Items from a dataset:
◆ ◆ ◆ ◆ ◆

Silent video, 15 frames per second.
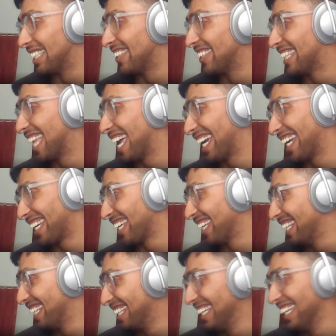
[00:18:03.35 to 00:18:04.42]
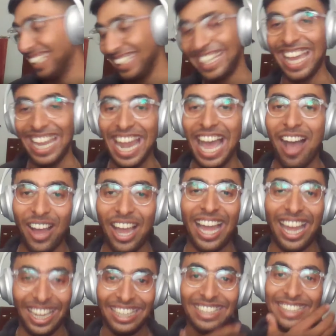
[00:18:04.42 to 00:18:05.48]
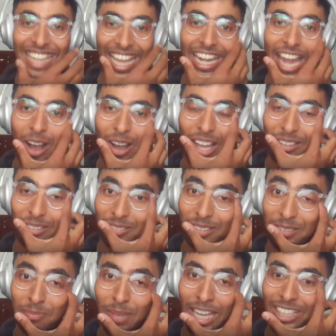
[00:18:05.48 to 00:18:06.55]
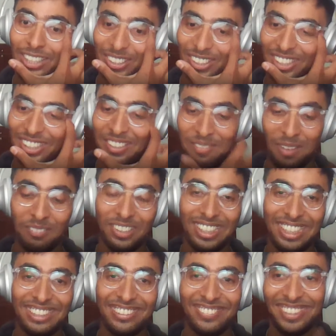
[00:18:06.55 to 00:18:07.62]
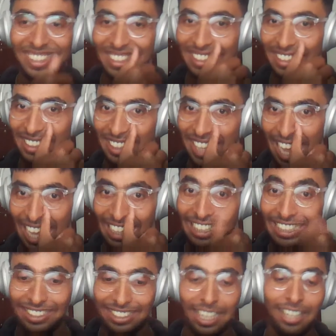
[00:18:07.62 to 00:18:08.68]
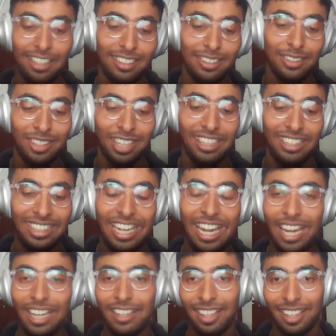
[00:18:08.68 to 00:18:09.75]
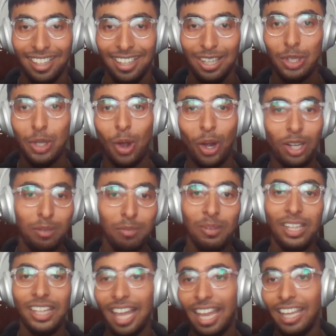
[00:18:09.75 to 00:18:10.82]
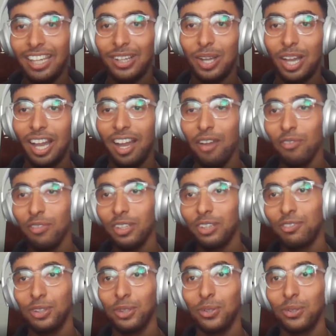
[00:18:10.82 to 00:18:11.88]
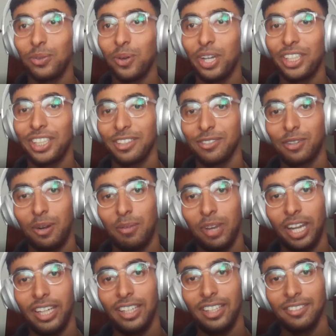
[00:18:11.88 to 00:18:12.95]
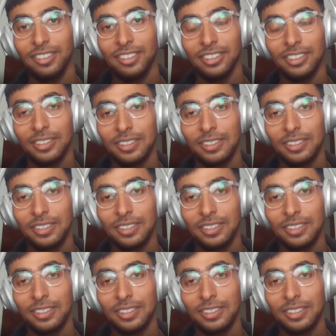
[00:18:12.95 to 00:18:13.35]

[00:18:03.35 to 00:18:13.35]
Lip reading: He was like, "Yeah, now I understand. Now I'll make sure you remember these words." And he still till date taunt me like with few questions from my interview.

◆ ◆ ◆ ◆ ◆

- [Work required] I'd like the entries above repeated exactly, but without any of their pictures.

- [Exercise answer]
Silent video, 15 frames per second.
[00:18:03.35 to 00:18:04.42]
[00:18:04.42 to 00:18:05.48]
[00:18:05.48 to 00:18:06.55]
[00:18:06.55 to 00:18:07.62]
[00:18:07.62 to 00:18:08.68]
[00:18:08.68 to 00:18:09.75]
[00:18:09.75 to 00:18:10.82]
[00:18:10.82 to 00:18:11.88]
[00:18:11.88 to 00:18:12.95]
[00:18:12.95 to 00:18:13.35]

[00:18:03.35 to 00:18:13.35]
Lip reading: He was like, "Yeah, now I understand. Now I'll make sure you remember these words." And he still till date taunt me like with few questions from my interview.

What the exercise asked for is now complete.